Este enfoque pone al descubierto una realidad: que sus votos, agenda y poder buscan "cargar las tintas" y despertar reacciones emocionales de cara a la galería, mientras en los despachos hipotecan a 30, 40 y 75 años parcelas que debieran albergar dotaciones básicas para los barrios, nos privan del espacio público para que empresas privadas hagan negocio con nuestras calles y plazas, entregan los aparcamientos a empresas dispuestas a romper todas las normas, o privatizan la gestión de los servicios básicos deportivos, asistenciales y educativos.

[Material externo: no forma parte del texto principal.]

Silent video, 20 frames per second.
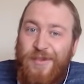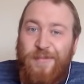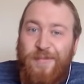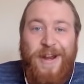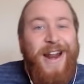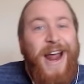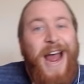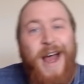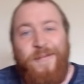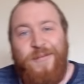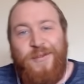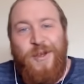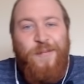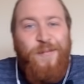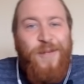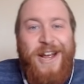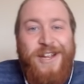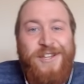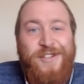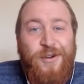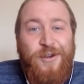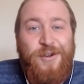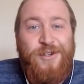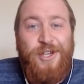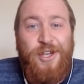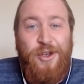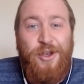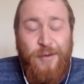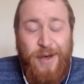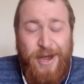It's been an absolute blast
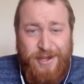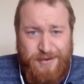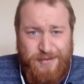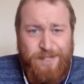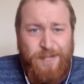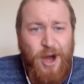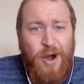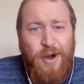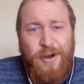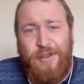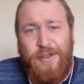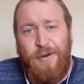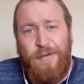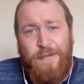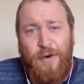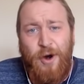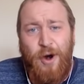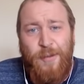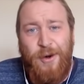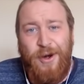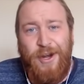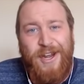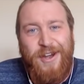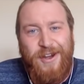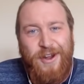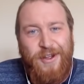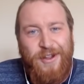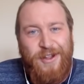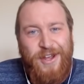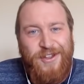on to you and Arthur
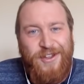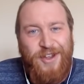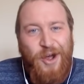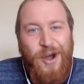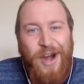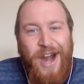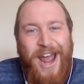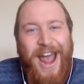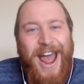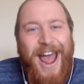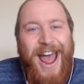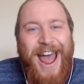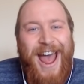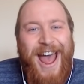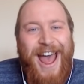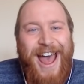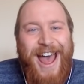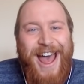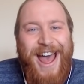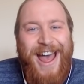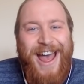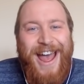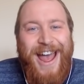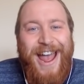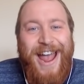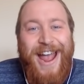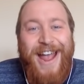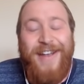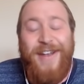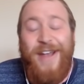formerly, now that he's gone.
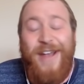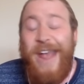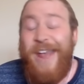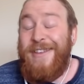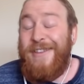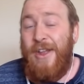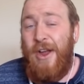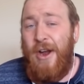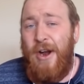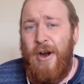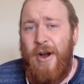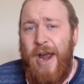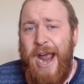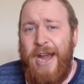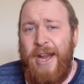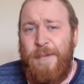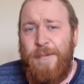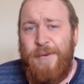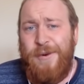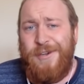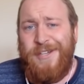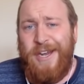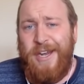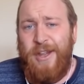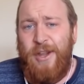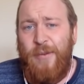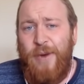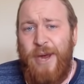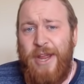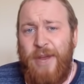Is there any
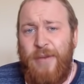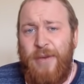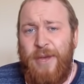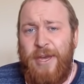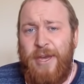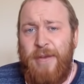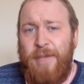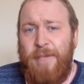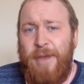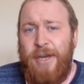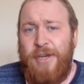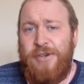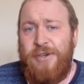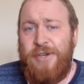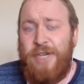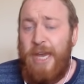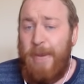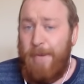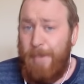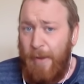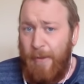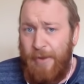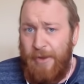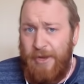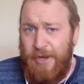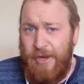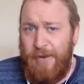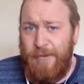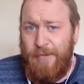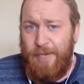particular way that we can make sure to keep up
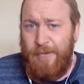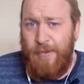with you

No es necesario hacer un análisis detallado de los casos que desde la oposición hemos destapado con los contratos de emergencia, las mascarillas, la funeraria, las oposiciones en la policía municipal (y las formas que utilizan algunos de sus mandos), o la EMT para preguntarse: ¿todavía hay quien piense que todo eso es a cambio de nada?

La lucha contra la corrupción es el combate por más y mejor respuesta a los problemas de sociedad en su conjunto. El deterioro en la confianza política que acumulan líderes, partidos e instituciones, entre otras cosas, es la que esta semana ha llevado a la ultraderecha en Italia al poder. La preocupación del electorado italiano por la explotación de la res pública para el negocio, la corrupción y el manejo de las influencias amenaza con convertirse en una dinámica crónica. Esta desviación de poder alimenta el descrédito, el descrédito se produce por la corrupción y ambas alejan a la ciudadanía de la administración del bien común, desacreditan el sistema democrático, y la llevan a apoyar aventuras autoritarias y regresivas.

No aceptemos como inevitable la corrupción y los corruptos ni seamos tolerantes con estos. No premiemos en elecciones a políticos investigados por casos claros de corrupción política. No los blanqueemos en los medios, no desestimemos su historial en nuestros grupos, organizaciones y formaciones políticas.

El aumento de la connivencia ciudadana con la corrupción —o con políticos que fomentan el odio desde sus discursos, el recorte de los impuestos o de las libertades— socava los valores democráticos. Es necesario que se propicien y extiendan con vigor valores cívicos que favorezcan una vida pública sana y transparente.

El futuro de nuestra Comunidad y de Madrid requiere mejorar la calidad de su gestión pública, dejar atrás las justificaciones del paradigma neoliberal para el egoísmo, hacer descansar el peso del sistema político en la ciudadanía y no en las élites, y garantizar un gobierno honrado, transparente, que rinda cuentas y persiga la corrupción y el fraude de manera activa y no a golpe de titulares.

Sabemos cómo hacerlo. Lo hemos hecho ya, y hoy es más necesario que nunca.